I know that multiple inheritance in C# is only allowed by using Interfaces and that there are very valid reasons why multiple inheritance can quickly become a real headache. (Working in .NET Framework if that makes any difference to the answers)
However.
In working on various projects accross many classes I find myself returning to the same patterns to handle behaviour.
For example I have an Interface IXMLSavable
which requires the functions GetXML()
and SetFromXML(XElement e)
to be implemented. The way I implement this in every class is, that I write different functions for different versions of the XML (If I changed something in the GetXML()
I want to maintain backwards compatibility...). And according to a version-attribute on the root Element I switch case to the right ReadVersionX(XElement e)
function so all my data stays consitent.
Another example would be centered around eventing. If for example I want to implement a "stop firing events for the time being"-Lock I would go about thusly:
private bool suppressEvents;
public bool SuppressEvents
{
get { return suppressEvents; }
set
{
bool prevValue=SuppressEvents;
suppressEvents=value;
if(prevValue!=SuppressEvents && !SuppressEvents) TheChangeEvent?.Invoke();
}
}
So I can run multiple operations on the object in question without it giving of a right old firework display of events. Again: This code will be almost unchanged for a lot of classes.
For the XML one I could refactor this to a class that has a Dictionary<int,delegate> ReadFunctions
which I could then set in every implementation (I concede that there needs to be a bit of customisation in the "implementing" class) and reduce the amount of bolierplate for every class (the explicit switching on the version attribute) to just filling this dictionary.
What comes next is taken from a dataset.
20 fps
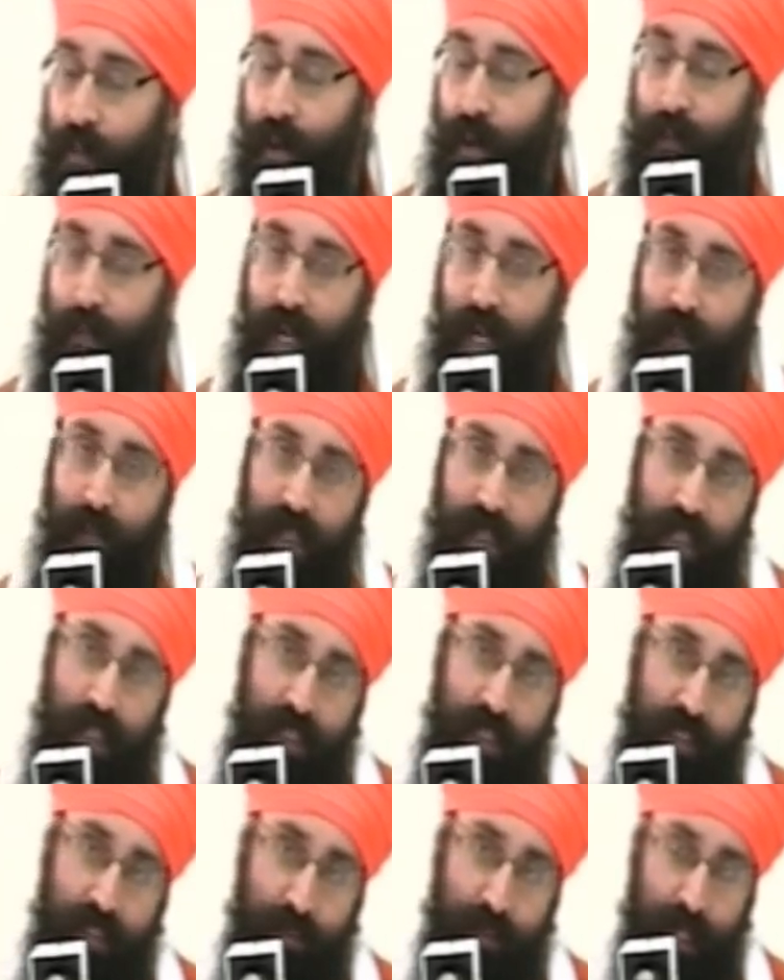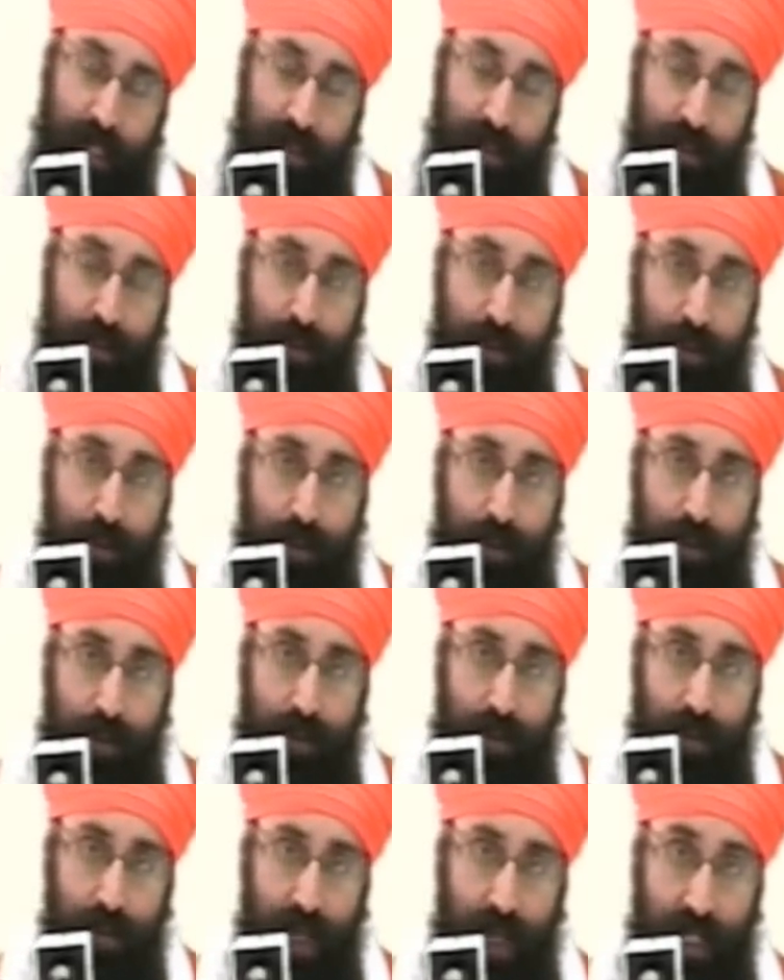When Bhai Mardana Ji went to,
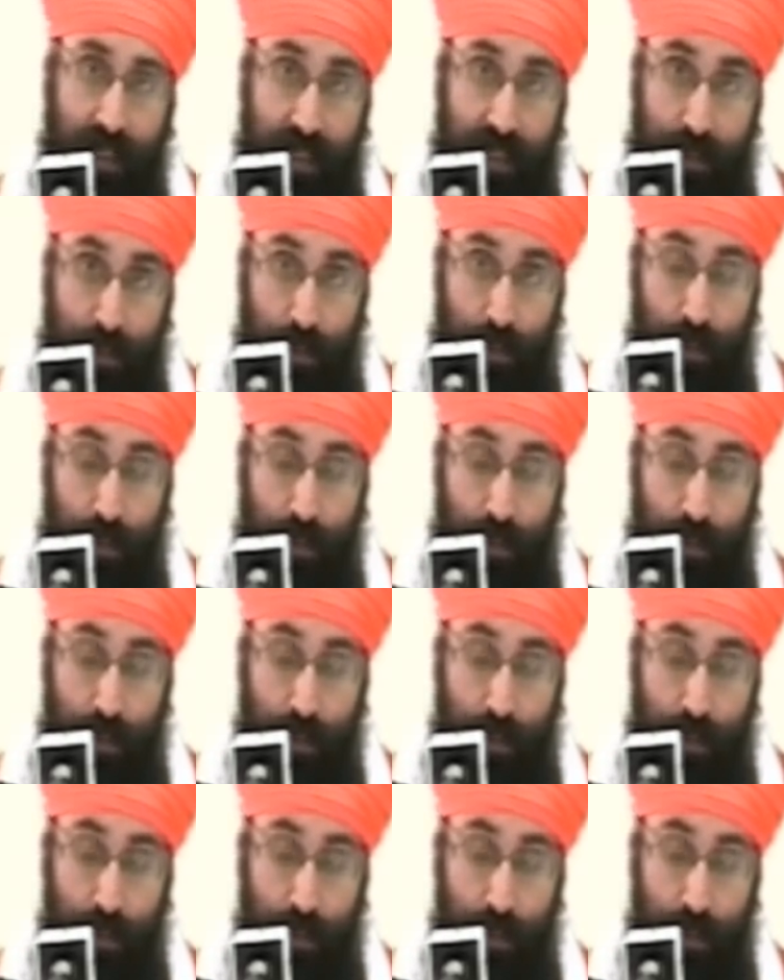as he's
The eventing one could go into a class on its own quite readily, I would probably only need to hook up the right event to the invokation, but that could easily be remedied by an abstract function I will have to implement (again: customisation still necessary but much less boilerplate).
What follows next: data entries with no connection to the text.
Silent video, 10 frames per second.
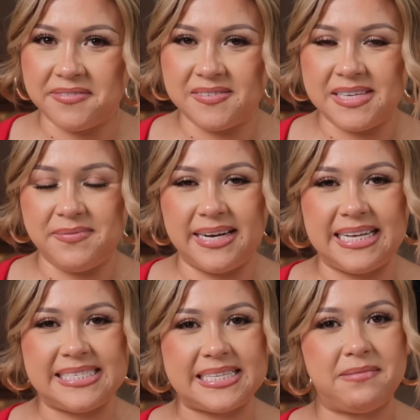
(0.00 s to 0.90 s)
15
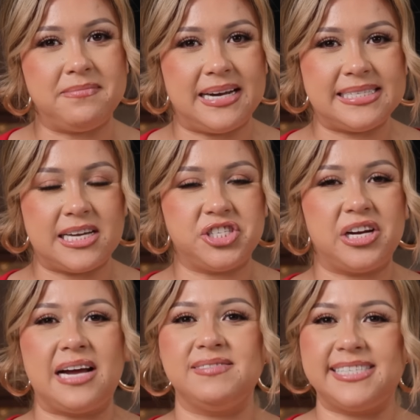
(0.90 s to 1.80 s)
minutes the masa should
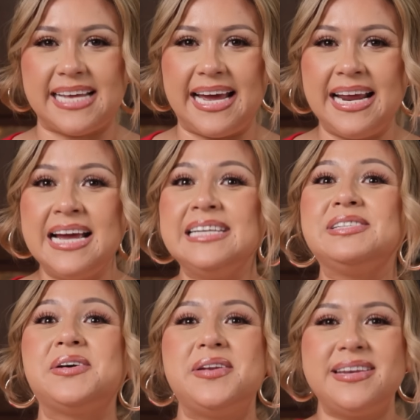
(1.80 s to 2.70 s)
have set.
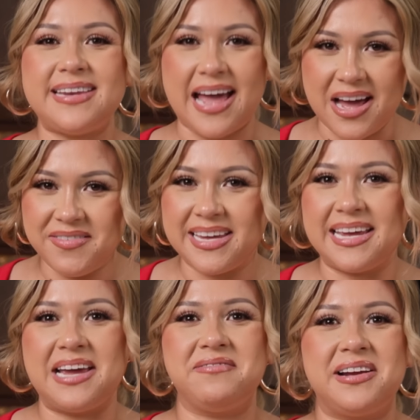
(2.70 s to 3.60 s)
So now we
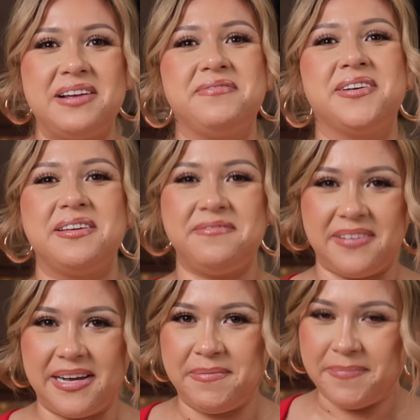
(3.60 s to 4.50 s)
can get ready for the
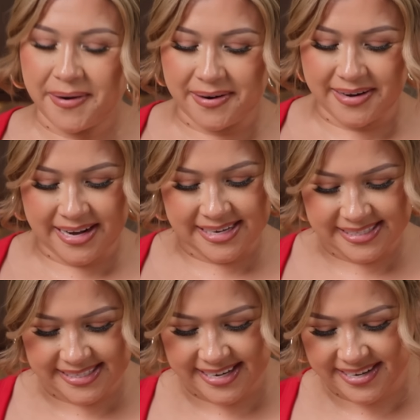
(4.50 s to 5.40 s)
fun part,
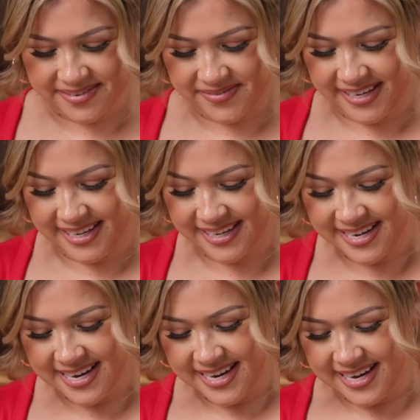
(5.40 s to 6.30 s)
serving.
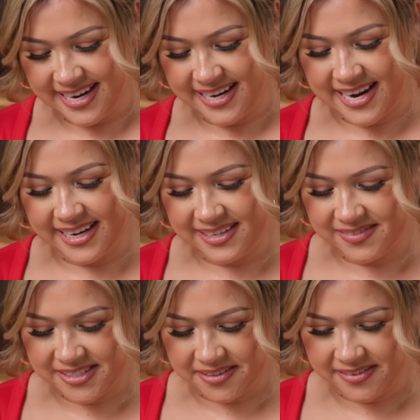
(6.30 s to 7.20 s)
And I am
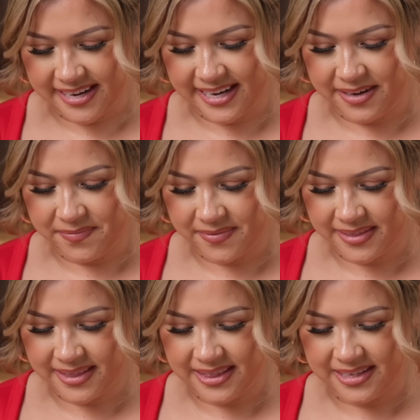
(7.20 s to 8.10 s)
so ready.
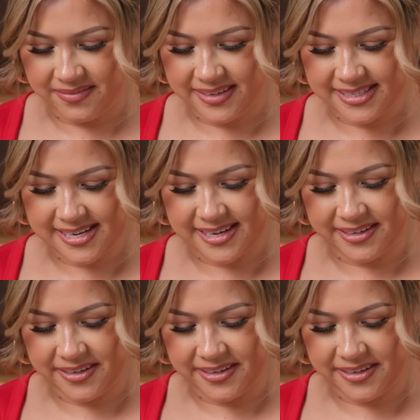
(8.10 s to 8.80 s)
Let me tell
Each "now-class-was-interface" on its own would make a splendid base class for any object. I could use functionality down an inheritance tree and customise it by overwriting functionality with new
if I would need it.
The problem starts when I want to combine the two now-classes together. Due to the limitation in C# (which, again, is there for a reason) I cannot inherit from both above described classes at the same time. This would only be possible if I have one of these classes inherit from the other. Which would be possible, but would lead to a whole lot of a different headache when I want one functionality but not the other. Or the other functionality and not the one. The way around that would be to create a plethora of permutation classes (so one class for each combination of the functionaities). And while that would solve the problem it would probably be a nightmare to maintain.
So the real question is: Is there a way to correctly plug in different already implemented functionality into a class in an inheritance like manner that allows the addition of multiple distinct functionality packages as opposed to interfaces that cannot by the very nature of themselves provide any concrete implementation.